Simplistic noun-phrase chunking with POS tags in Java
Posted by Kelvin on 16 Jun 2012 at 05:18 pm | Tagged as: programming, Lucene / Solr / Elasticsearch / Nutch
I needed to extract Noun-Phrases from text. The way this is generally done is using Part-of-Speech (POS) tags. OpenNLP has a both a POS-tagger as well as a Noun-Phrase chunker. However, it's really really really slow!
I decided to look into alternatives, and chanced upon QTag.
QTag is a "freely available, language independent POS-Tagger.
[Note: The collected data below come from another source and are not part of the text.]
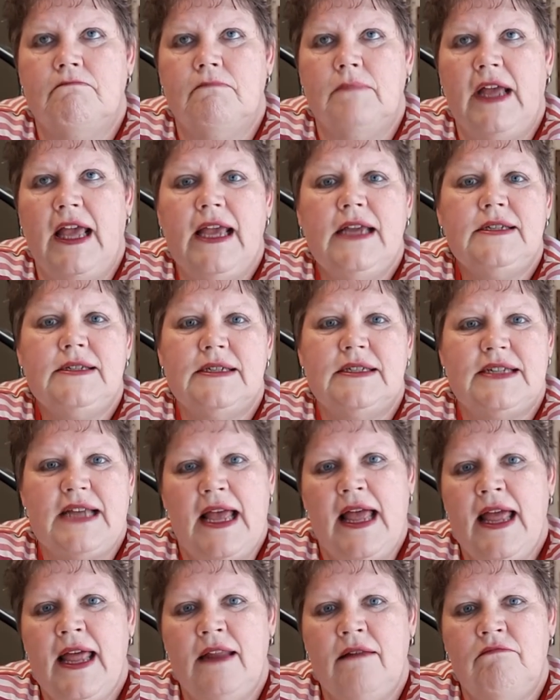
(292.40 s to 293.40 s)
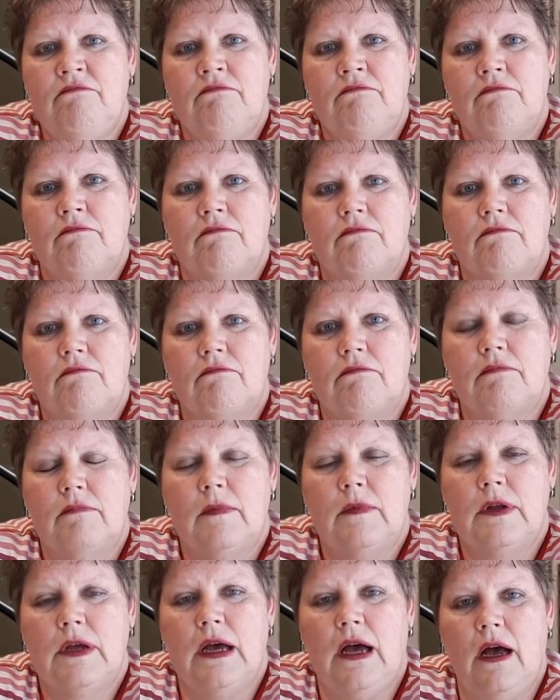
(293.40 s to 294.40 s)
eight to ten
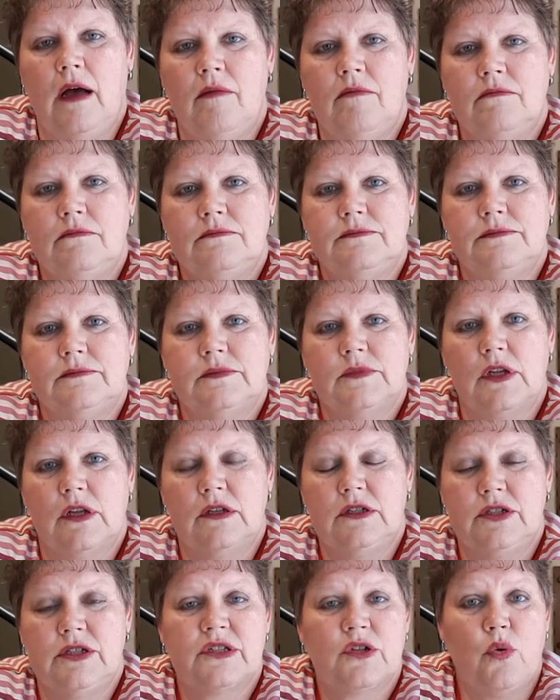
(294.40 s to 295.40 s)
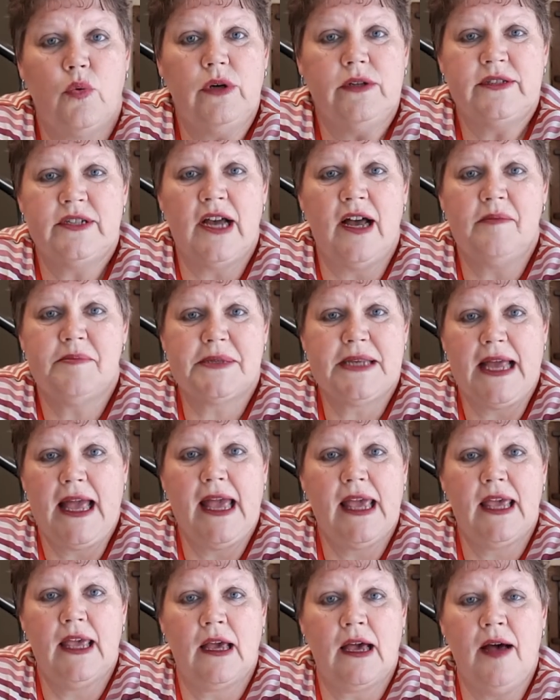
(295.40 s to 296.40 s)
um, just quilt tops
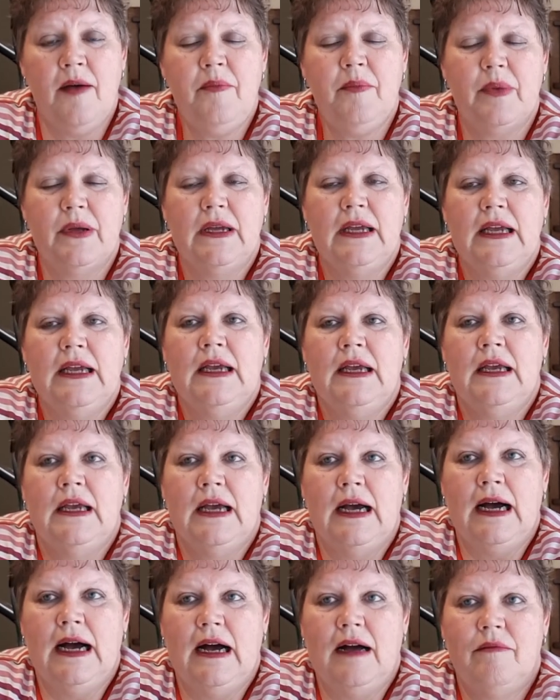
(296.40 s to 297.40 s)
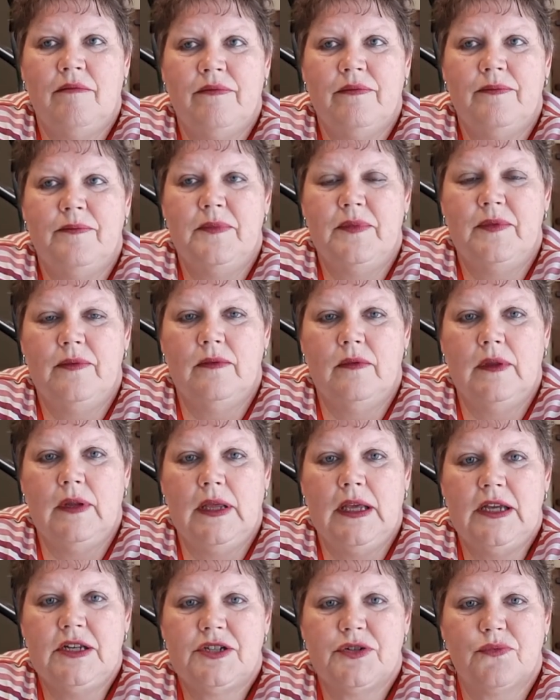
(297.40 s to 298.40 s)
hanging up. Um,
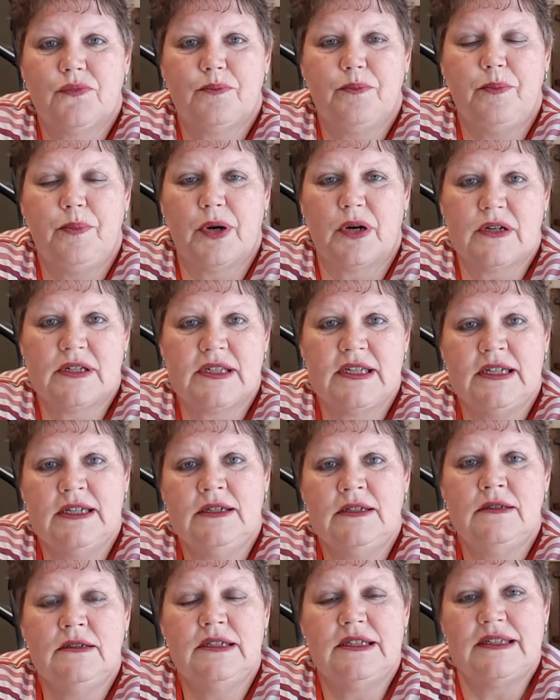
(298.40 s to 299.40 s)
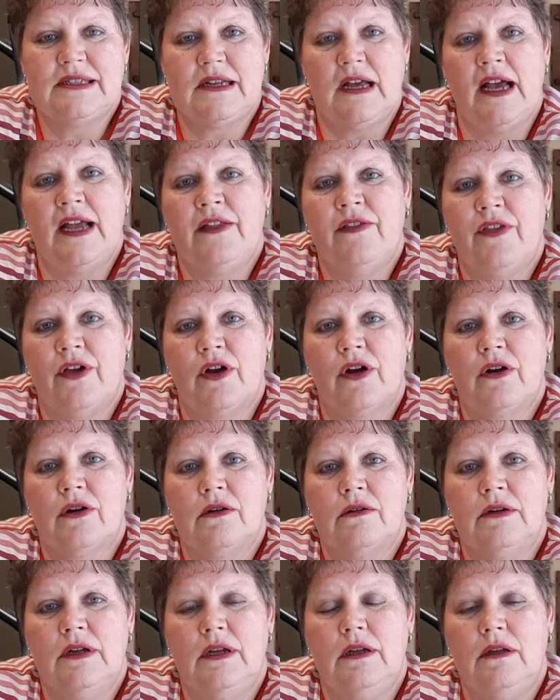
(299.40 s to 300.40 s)
each person designed
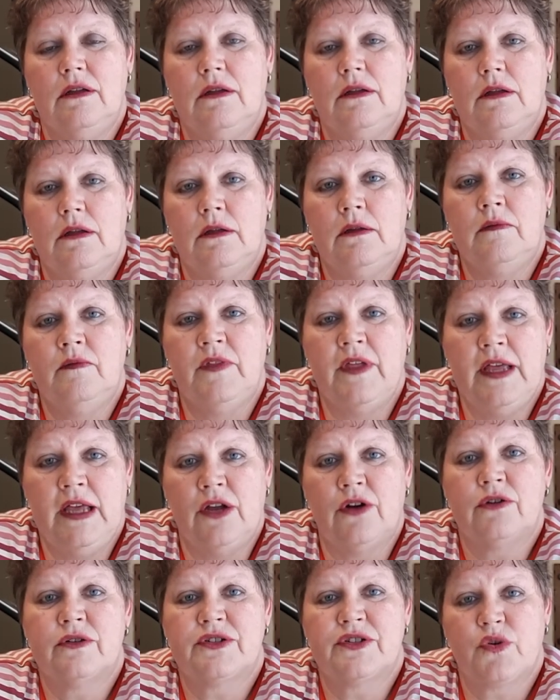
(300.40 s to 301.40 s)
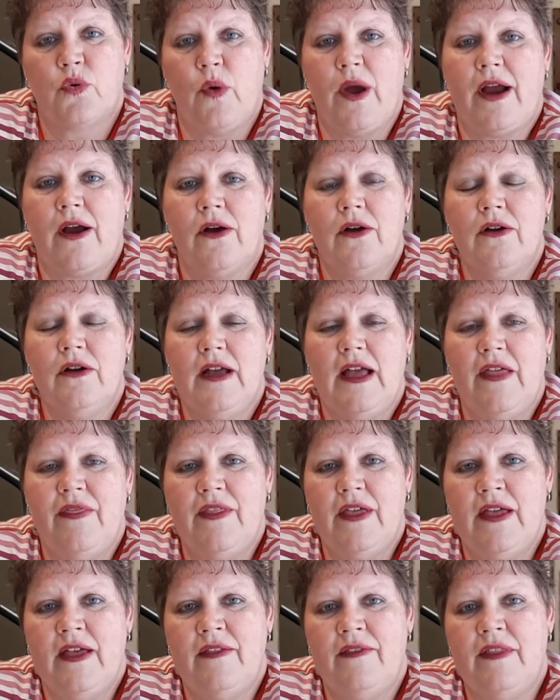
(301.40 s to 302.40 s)
their the inner square, and
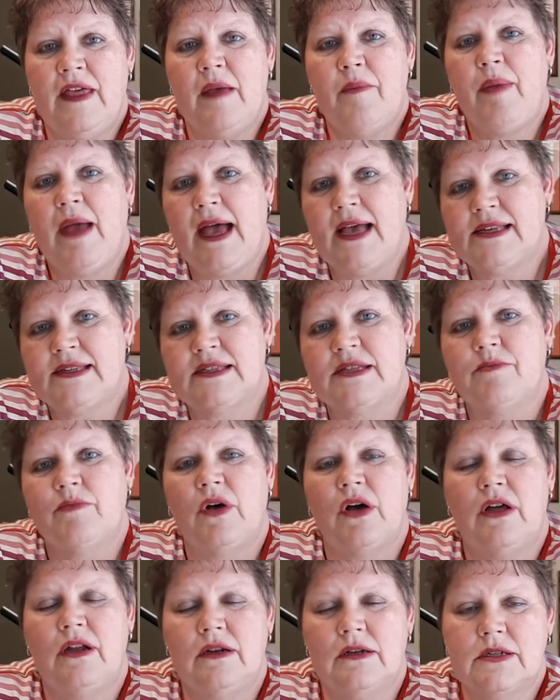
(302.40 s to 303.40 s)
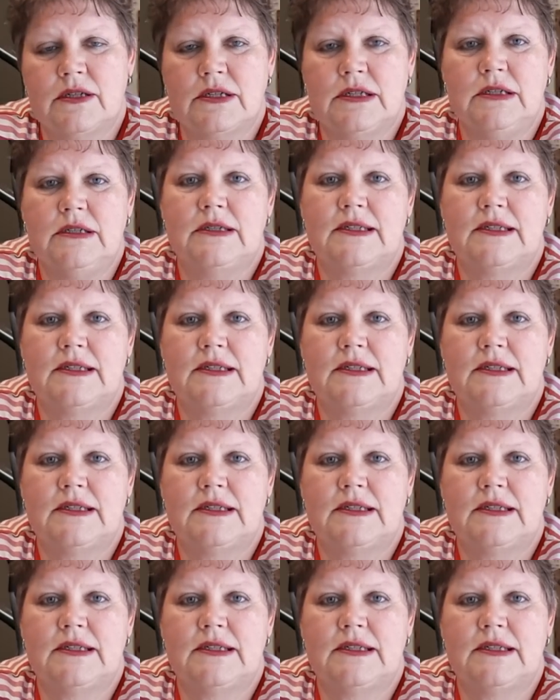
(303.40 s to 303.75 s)
then they passed them on to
It is implemented in Java, and has been successfully tested on Mac OS X, Linux, and Windows."
It's waaay faster than OpenNLP for POS-tagging, though I haven't done any benchmarks as to a accuracy.
Here's my really simplistic but adequate implementation of noun-phrase chunking using QTag.
private Qtag qt; public static List<String> chunkQtag(String str) throws IOException { List<String> result = new ArrayList<String>(); if (qt == null) { qt = new Qtag("lib/english"); qt.setOutputFormat(2); } String[] split = str.split("\n"); for (String line : split) { String s = qt.tagLine(line, true); String lastTag = null; String lastToken = null; StringBuilder accum = new StringBuilder(); for (String token : s.split("\n")) { String[] s2 = token.split("\t"); if (s2.length < 2) continue; String tag = s2[1]; if (tag.equals("JJ") || tag.startsWith("NN") || tag.startsWith("??") || (lastTag != null && lastTag.startsWith("NN") && s2[0].equalsIgnoreCase("of")) || (lastToken != null && lastToken.equalsIgnoreCase("of") && s2[0].equalsIgnoreCase("the")) ) { accum.append(s2[0]).append("-"); } else { if (accum.length() > 0) { accum.deleteCharAt(accum.length() - 1); result.add(accum.toString()); accum = new StringBuilder(); } } lastTag = tag; lastToken = s2[0]; } if (accum.length() > 0) { accum.deleteCharAt(accum.length() - 1); result.add(accum.toString()); } } return result; }
The method returns a list of noun phrases.